Cupcake also added support for widgets that would display calendar appointments and other details without requiring you to open the app.

Donut and Eclair made it possible to select multiple photos for deletion and enabled one-tap activation to call, SMS or e-mail a contact.

Android 2.2 Froyo and Android 2.3 Gingerbread

Froyo allowed you to turn your handset into a modem to share your phone's data connection with other devices, either through USB tethering or by creating a Wi-Fi hotspot. This made it possible to work on the go, even if there were no Wi-Fi networks available for your laptop.

While Froyo added support for Adobe Flash, Google ended support for it from version 4.0.

A switch to toggle mobile data access was added to Settings and it became possible to update apps automatically.

Allowing apps to be installed on an expandable storage facility on Froyo was by far the most useful update, given the limited internal storage of Android devices at that time.

Android 3.0 to 3.2 Honeycomb

This tablet-only version, which made its debut on the Motorola Xoom, became the basis for future versions for tablets. Multitasking became simpler with the Recent Apps button, which showed thumbnails of apps recently opened. This made it easier to hop from one app to another and let users close an app by swiping the thumbnail to the side.

Honeycomb added multiple browser tabs, so it was quicker to switch between Web pages than going through Web history. And if you needed to hide your browsing activity, an incognito mode in the Web browser did the trick.

Android 4.0 Ice Cream Sandwich

Most of the Honeycomb features were ported to Ice Cream Sandwich, including Recent Apps. Physical buttons for the Back, Home and Recent Apps functions gave way to soft buttons on screen.

Ice Cream Sandwich introduced a screenshot capture function (hold down the Power and Volume down buttons). This made it unnecessary to root an Android device for a screenshot capture.

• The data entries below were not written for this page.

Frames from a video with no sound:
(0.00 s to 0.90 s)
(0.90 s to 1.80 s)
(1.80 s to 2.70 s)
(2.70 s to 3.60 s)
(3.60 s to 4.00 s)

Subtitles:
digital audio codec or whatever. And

Face Unlock was added to the existing pattern, numeric and password locks. This security feature works on recognising a user's face, but could be fooled by a photo.

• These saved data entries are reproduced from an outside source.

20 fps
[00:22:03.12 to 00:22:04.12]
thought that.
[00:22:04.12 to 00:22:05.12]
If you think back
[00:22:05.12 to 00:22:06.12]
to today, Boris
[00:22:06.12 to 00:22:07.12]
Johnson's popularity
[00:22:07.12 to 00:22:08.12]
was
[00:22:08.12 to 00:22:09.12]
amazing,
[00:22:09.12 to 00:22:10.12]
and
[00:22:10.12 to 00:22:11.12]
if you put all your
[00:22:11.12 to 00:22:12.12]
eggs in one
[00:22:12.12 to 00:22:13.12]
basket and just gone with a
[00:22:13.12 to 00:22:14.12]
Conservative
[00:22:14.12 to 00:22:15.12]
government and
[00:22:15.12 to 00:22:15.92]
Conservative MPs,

A new Data Usage section was added to the settings, allowing users to set data usage limits and disable data use when the limit was exceeded.

The introduction of Android Beam allowed devices to communicate with each other and send small files through near field communication.

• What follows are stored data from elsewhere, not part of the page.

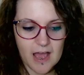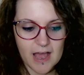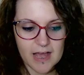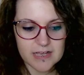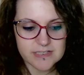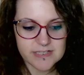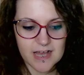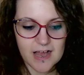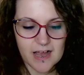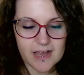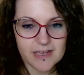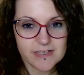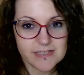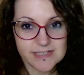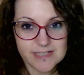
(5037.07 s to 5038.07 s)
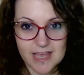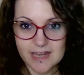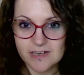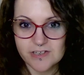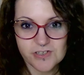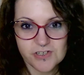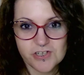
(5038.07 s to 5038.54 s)
As I
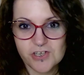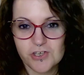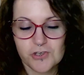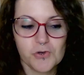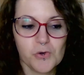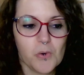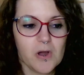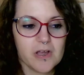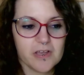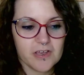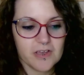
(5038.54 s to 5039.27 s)
send to you,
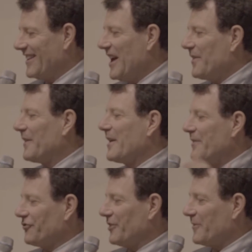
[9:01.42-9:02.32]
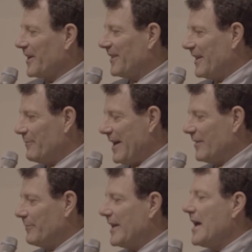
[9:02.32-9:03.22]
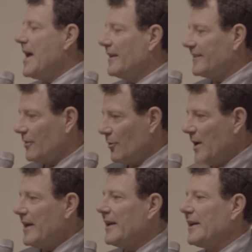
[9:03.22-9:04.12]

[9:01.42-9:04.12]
and then they eventually forget they banned me, and so.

Android 4.1 to 4.2 Jelly Bean

Google Now was the most notable addition here. This intelligent personal assistant susses out a user's habits on Google and delivers the information in one simple presentation. This can be an appointment on Google Calendar or a suggested route on Google Maps.

Jelly Bean improved the notifications menu, which showed more information, such as the first few lines of an e-mail, and let users reply or archive e-mail messages from the drop down notification bar, instead of having to open the Gmail app.

Future Android versions

The next Android version has been dubbed Key Lime Pie. However, Google has not released details about it.